If that is your argument, than I agree as well. HOWEVER, if that is your argument, and unless you have some addition to it that the author the CTT lacks, than that really doesn’t do any damage to the idea of God creating the universe or the theological ideas found in Genesis.
Indeed. I don’t think the question is whether God created the universe, or whether the theological ideas are sound. But, I do think it throws a wrench in the *literal *interpretation of Genesis. Genesis was written not as an historical or scientific text, but as a theological text and a story of the relationship of humans to God. The authors used known myths to make their argument, and the validity of that argument is separate from the historical/scientific validity of the story.
What I’m disputing is:
2) That this is necessarily an example of the Hebrews ripping off the Canaanites or them sharing a source, not the other way around, a coincidence, or the Hebrews quoting the Canaanites as refutation or source of ridicule.
I think it’s definitely a refutation. It’s an intentional use of a well known myth/set of myths to make a point.
Also, it is possible for events like the flood and Babel, and note I do not take them literally, that both parties reported an event that both of their ancestors saw independently.
I don’t believe they were reported independently. I think the Tower of Babel story is a direct response to the Epic of Gilgamesh. I suspect the Noah story is a uniquely Hebrew twist on the flood stories in the Enuma Elish and in Gilgamesh. Yes, the ziggerats were real, and perhaps there was a major local flood, but the stories themselves must be related, I think. They speak to clearly to one another.

I suspect similar devices, like snakes in trees stealing life from men, were just common symbolism.
  1. That this necessarily provides evidence against, or other reason to disbelieve, Genesis.
But to believe Genesis in what way? I think it leaves no doubt that Genesis is not to be taken literally. At the same time, I agree that it’s not evidence one way or the other concerning the spiritual truths in Genesis.
I agree you don’t need credentials per se to be right or to write on the topic, but if one, such as Armstrong, has a thesis that clearly contradicts the current consensus and is not built mostly or wholly on professionals’ work (either with alternate interpretation or direct quote/citation), I have reason to doubt them. This is especially the case when the thesis clearly supports a certain agenda.
I’m still not convinced that Armstrong’s argument contradicts consensus, but I’ll look for a book. Her agenda, though, is admirable, at least. She’s pro-myth, pro-god, pro-spirituality, pro-compassion.
I don’t know exactly when the consensus on the issue changed, but whatever the point, it is known that the NAB has a liberal bias in commentating.
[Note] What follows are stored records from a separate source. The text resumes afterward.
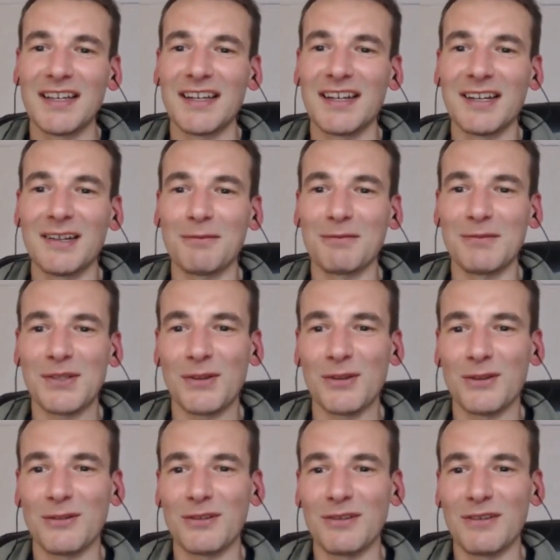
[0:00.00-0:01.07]
Um,
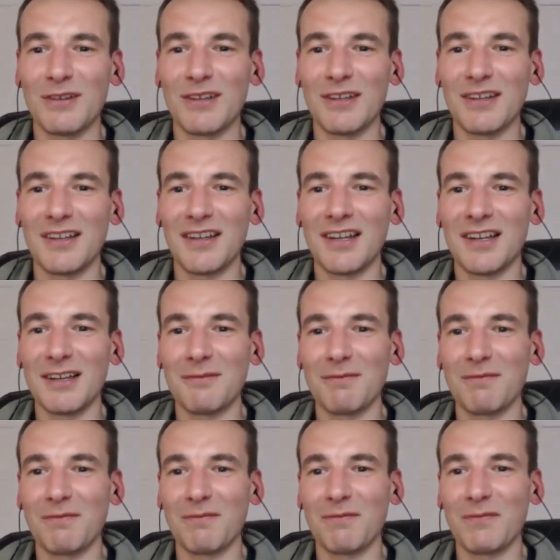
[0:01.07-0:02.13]
so
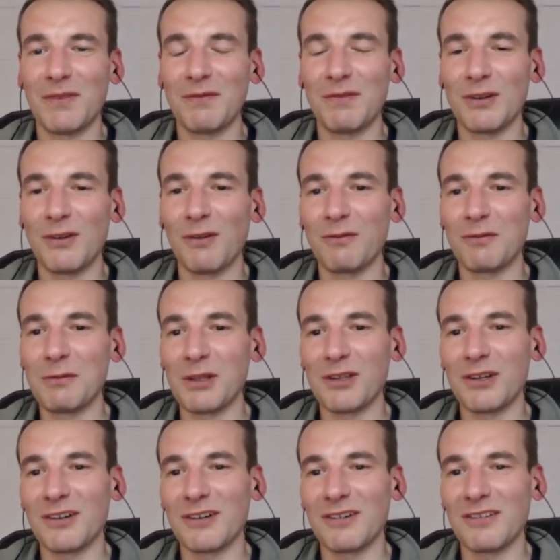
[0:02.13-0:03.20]
um, if you're not
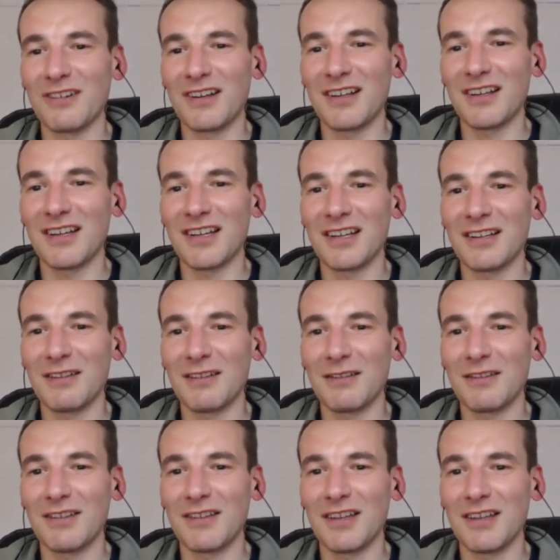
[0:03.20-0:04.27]
familiar, uh,
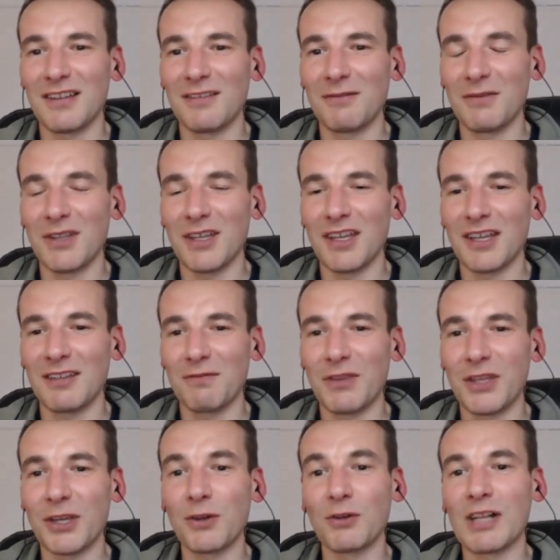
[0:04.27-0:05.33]
uh,
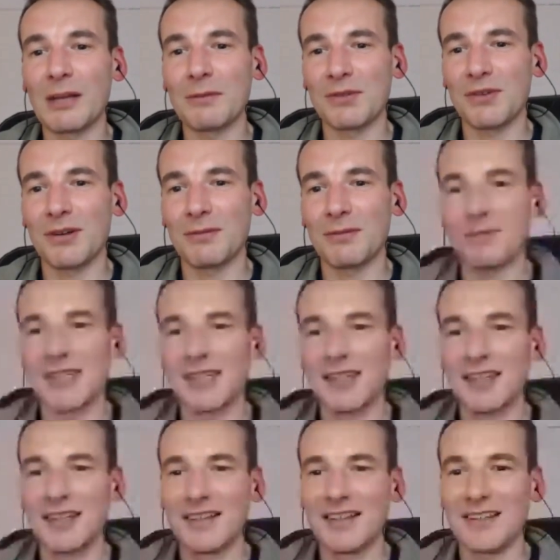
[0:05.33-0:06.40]
the Google Apps Script
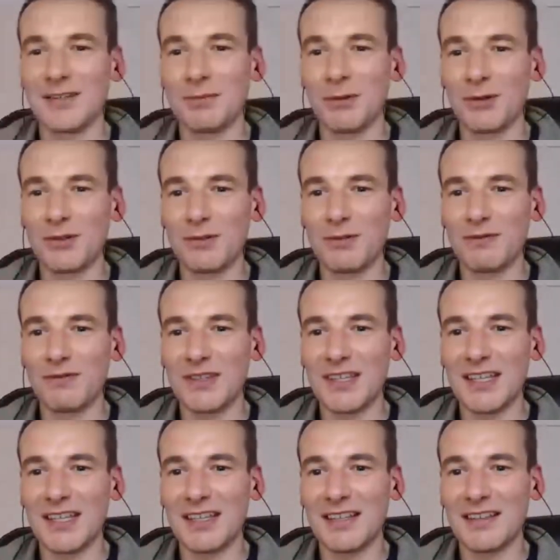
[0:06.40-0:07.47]
has merged with
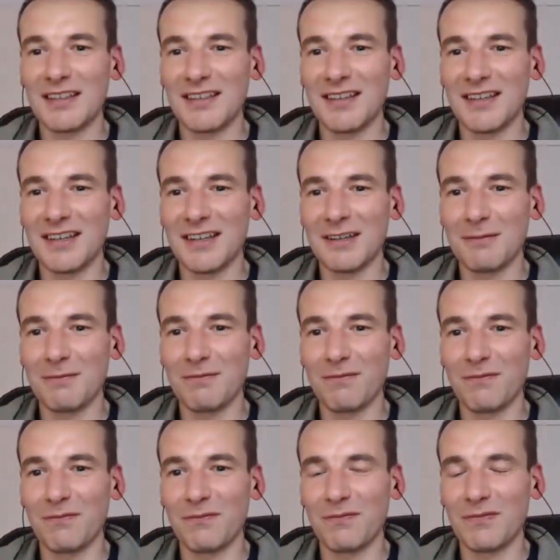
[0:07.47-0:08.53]
the
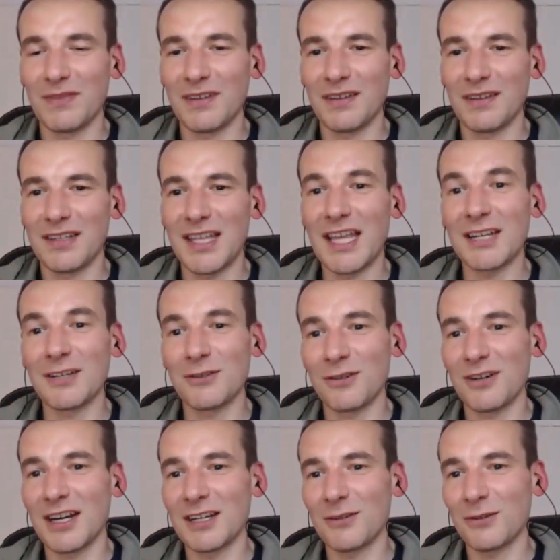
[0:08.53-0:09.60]
um, the
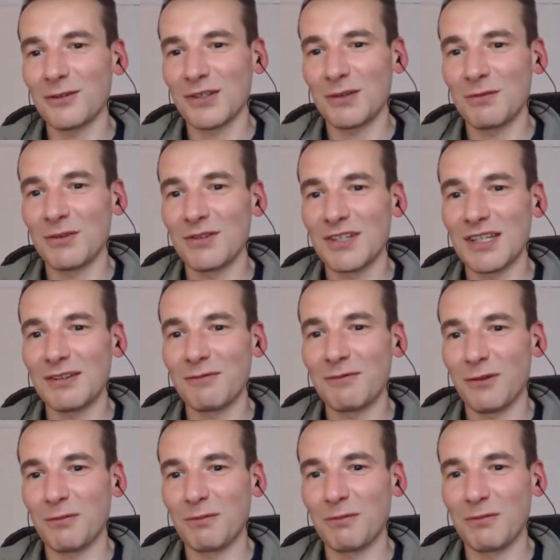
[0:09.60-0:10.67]
Editor Add-ons community
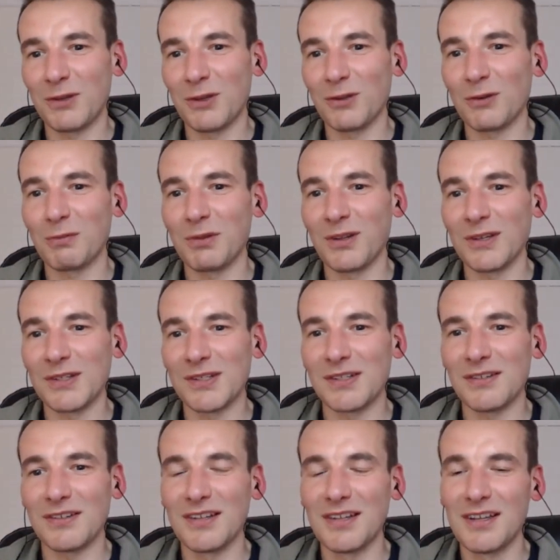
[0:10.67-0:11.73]
from Google Plus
Which just goes to show that there’s plenty of latitude for Catholics on this issue, doesn’t it? Anyway, I’m a pretty liberal guy, so I guess it suits me! 😃
I don’t take them as literal myself. But if they ripped off the stories of another culture, and we don’t believe in that culture’s paganism, why should we believe the theology behind our faith, if it is merely a rip-off? That’s the problem. The theology in Genesis still stands if the history doesn’t. But if that theology is just a rip-off, it is meaningless, and we are at a contradiction if we believe it but not Pagansim.
Agreed. I don’t think most atheists, anyway, are saying that the theology is a rip-off, just that the stories themselves are based on early stories that are themselves myths. I think what they’re arguing against are the arguments of some for a literal interpretation of Genesis. And I think, at least in the US, that the non-believers’ argument is only audible because of the push to place things like creationism and intelligent design in public-school classrooms, and to pretend that evolution is not established science. The entire argument goes well beyond theology and religion, and is driven primarily by politics, I think.